During the lunch adjournment I decide that I must submit to the judge that I must now ask for several more days to cross-examine this witness in view of the length of his answers and his evasions. But Richard Rampton QC rises, from his end of the courtroom, to express concerns about much the same likelihood. Rampton says it is my fault for dwelling too long on the early pages; the judge points out that the defendants are to blame for submitting such a vast report, of which the first 200 pages are quite superfluous in his view, but on which I still have had to cross-examine. I state when asked that I will not agree to Friday being an extra court day: I am alone in this battle, against some 30 barristers, attorneys, trainees, and researchers arrayed on the defence side, and the physical burden will not allow me to sacrifice that day whch I need for preparation. The judge wholeheartedly agrees. Evans is instructed to rearrange his Monday academic timetable at Cambridge to allow for an extra day in the box, and he has only himself and his silvery tongue to thank for that.

The bundle of documents in the "chain" is rattled rapidly through. There is one Nuremberg document, November 15, 1941, which proves of unexpected value, since it shows the Reichskommissar f.d. Ostland (Lohse), asking Rosenberg what he is to do with the Jews: are they to be shot -- he is quite ready to do this -- but he can find no instructions to that effect, no directives either, even when looking in the (unidentified) "braune Mappe" (which appears to be a high-level dossier of invasion and occupation directives). The thus-documented lack of such a killing-directive is, the professor cannot avoid agreeing, highly significant for any argument about the "systematic" nature of the killings.

Himler, Heydrich in MunichThe Judge asks me to go over the November 30, 1941 episode again -- which I was proposing to skip -- since Evans has dealt with this in his report; Evans eventually agrees with most of my points on this and the related Bletchley Park decodes, though he rather quaintly argues that if Himmler is on the phone to Heydrich "from the bunker" at "the Wolf's Lair" (Hitler's headquarters, the FHQ) it is not necessarily Hitler's bunker. He produces a map of the FHQ showing many bunkers on the campus; I ask him its date, and it is 1944! By which time of course the numbers of bunkers had multiplied manifold.

Toward the end, faced with another unhelpful document in the chain, Evans suddenly launches into a now familiar tirade about my "tissue of lies," "manipulations," "distortions," etc., and the whole gramophone record suddenly begins to play: the needle is stuck; I allow him to reel off his now familiar list of insults until he runs out of steam, without interrupting, and then proceed to the next question without comment! The effect on the courtroom of his uncontrolled hostility and childish name-calling is as desired, as people tell me a few minutes later as we leave.

It is all rather odd.
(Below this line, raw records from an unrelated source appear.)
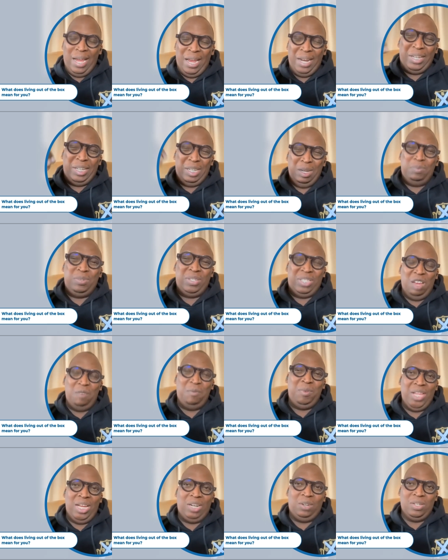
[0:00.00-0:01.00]
And Gibbs
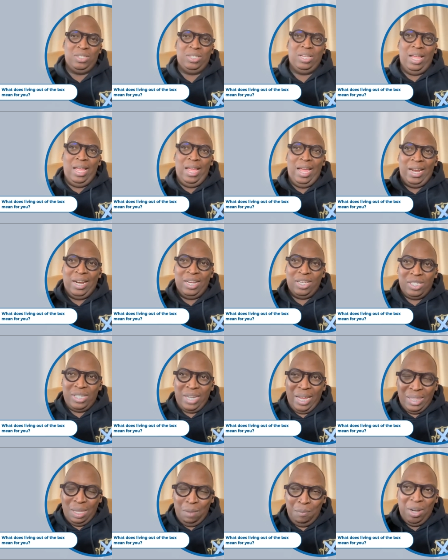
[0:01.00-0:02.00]
gave me that, because it
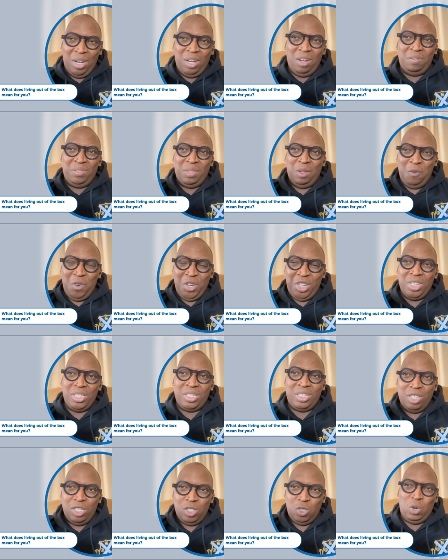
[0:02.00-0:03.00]
is in the middle of the
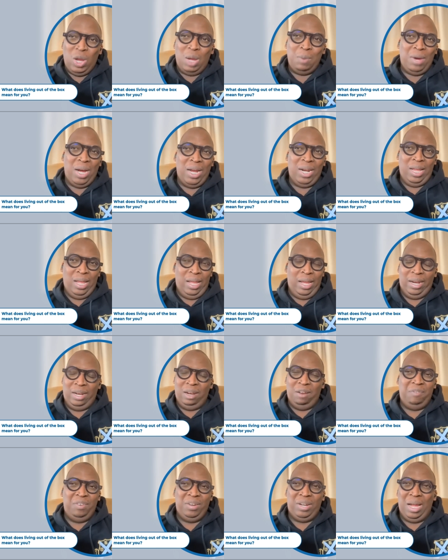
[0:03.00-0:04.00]
richest square mile
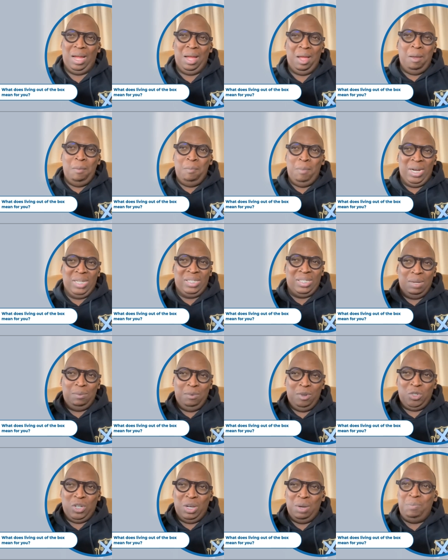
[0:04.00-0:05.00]
in Africa, but it's
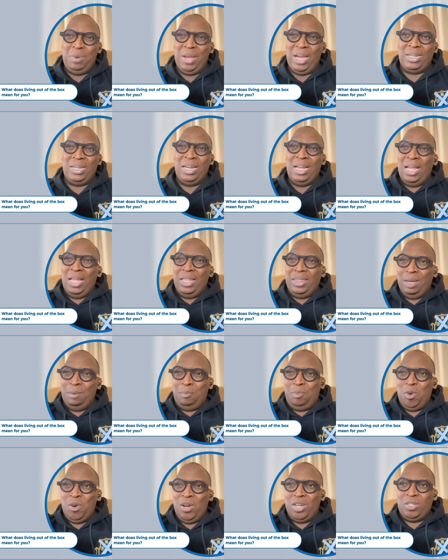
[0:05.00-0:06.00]
able to impact
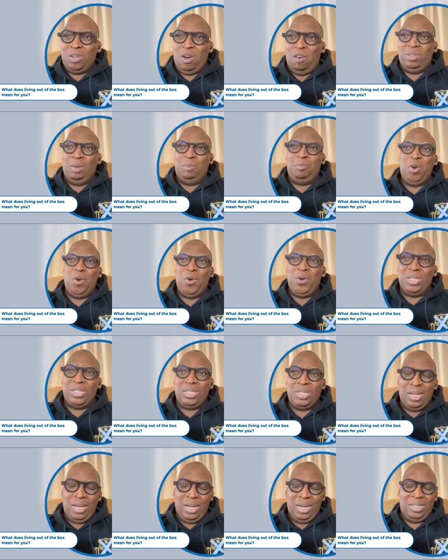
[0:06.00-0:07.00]
the poorest of the
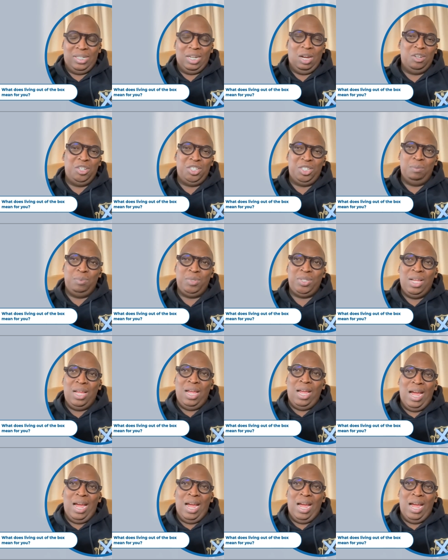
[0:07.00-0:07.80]
poorest in township.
The opponents of the revisionists are yelping in newspaper articles around the world that the correct way to deal with these issues is by proper debate, and not in the courtroom with libel actions (as though that is what is going on here); but they have spent twenty years using violence and pressure to prevent such debates, and when the chance for debate comes, their powers of debate seize up and they turn into little Andrei Vishinsky's. Their no doubt powerful brains find it within them only to regurgitate language and arguments that could have come straight from a marxist-leninist history textbook of some pre-1989 state school in communist Köpenick. Every witness they don't like is a "neo Nazi" and "Hitler apologist"; and for every statement put to them that they cannot immediately explain, they demand to have the original shown to them in facsimile.

The session ends a few minutes earlier than usual, as His Lordship has an appointment elsewhere. Taxi back to Duke Street. I hit the sofa, and Jessica, who is now armed with Animal Hospital, spends the next three hours ensuring that I do not fall asleep. Tomorrow, to borrow a marxist phrase, la lotta continua.